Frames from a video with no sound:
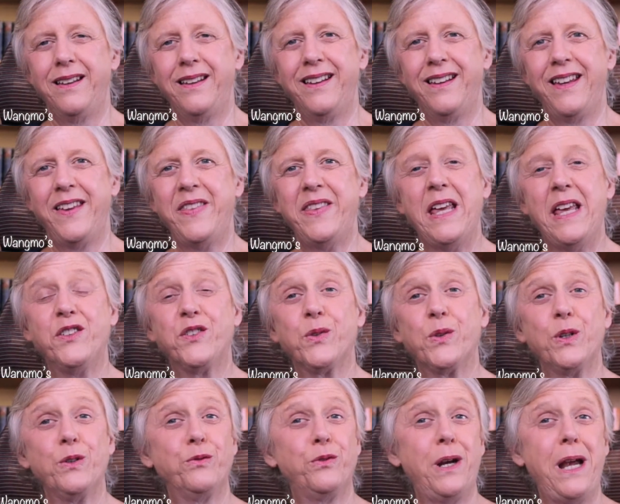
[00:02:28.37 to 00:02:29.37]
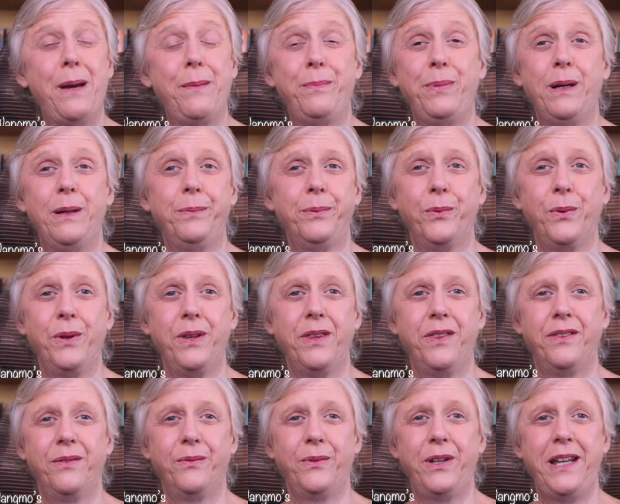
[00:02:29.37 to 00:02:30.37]
then sort of wrap up with
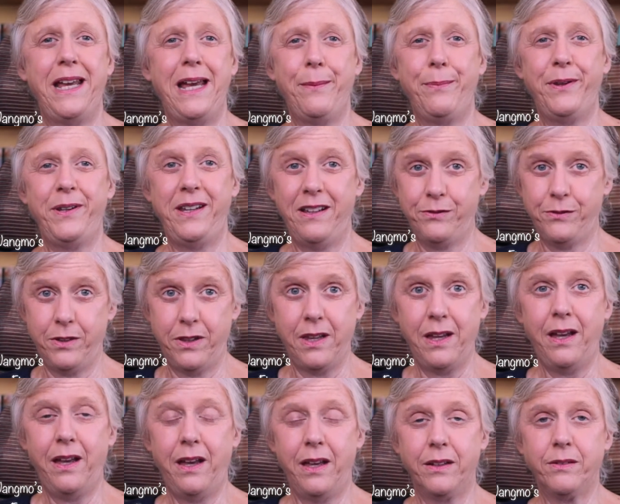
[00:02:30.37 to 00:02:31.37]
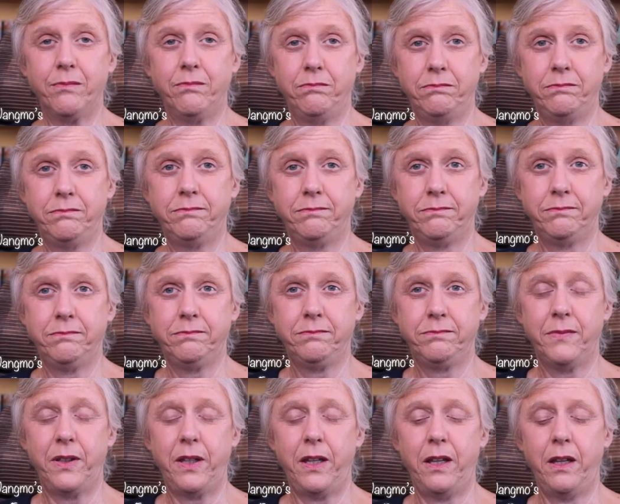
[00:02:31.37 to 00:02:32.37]
what happened after that,
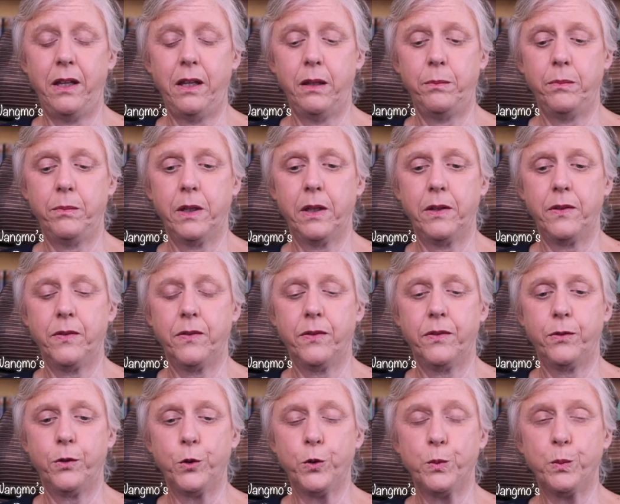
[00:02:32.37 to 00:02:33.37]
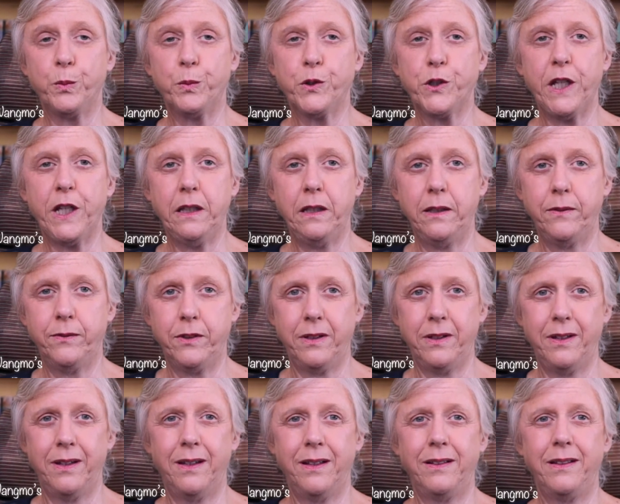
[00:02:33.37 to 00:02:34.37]
because Dudjom Rinpoche lived
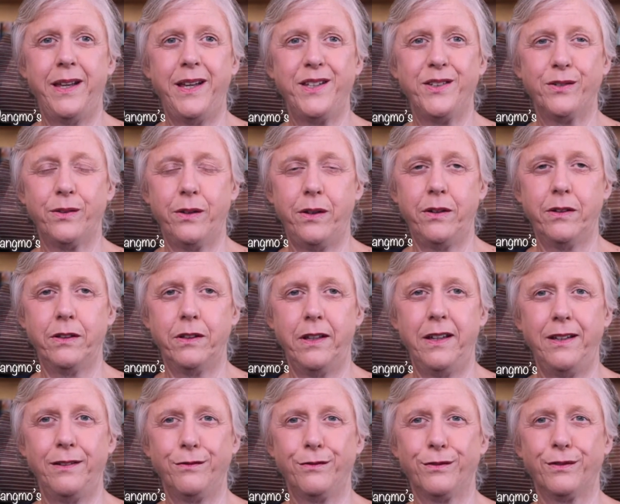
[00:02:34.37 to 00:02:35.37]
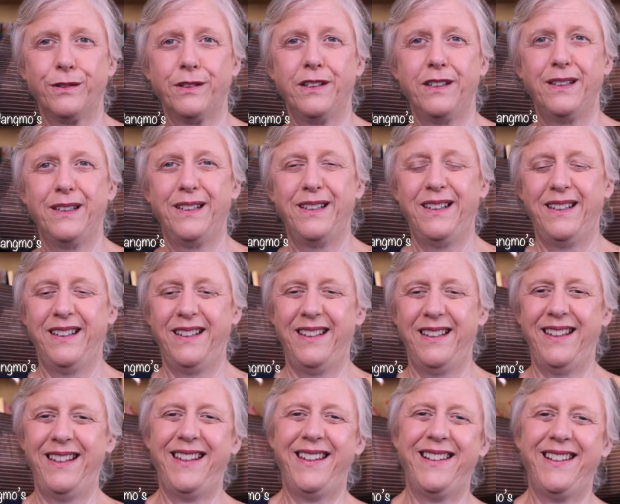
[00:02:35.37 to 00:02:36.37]
a nice long life,
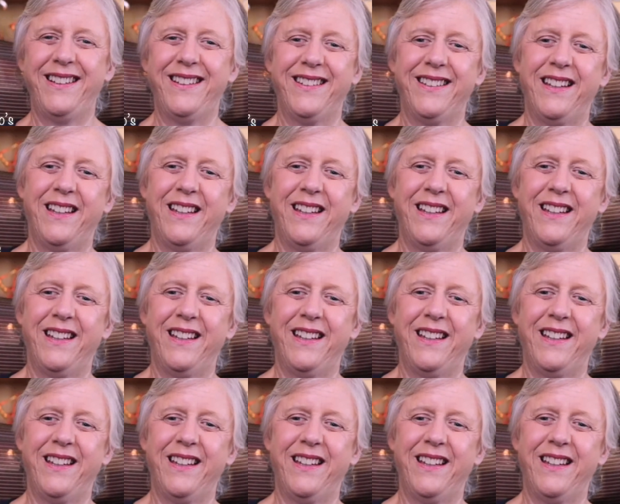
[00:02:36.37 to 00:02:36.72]
and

*Required work*:
Take the material above and set it down exactly, minus the images.

*Output*:
Frames from a video with no sound:
[00:02:28.37 to 00:02:29.37]
[00:02:29.37 to 00:02:30.37]
then sort of wrap up with
[00:02:30.37 to 00:02:31.37]
[00:02:31.37 to 00:02:32.37]
what happened after that,
[00:02:32.37 to 00:02:33.37]
[00:02:33.37 to 00:02:34.37]
because Dudjom Rinpoche lived
[00:02:34.37 to 00:02:35.37]
[00:02:35.37 to 00:02:36.37]
a nice long life,
[00:02:36.37 to 00:02:36.72]
and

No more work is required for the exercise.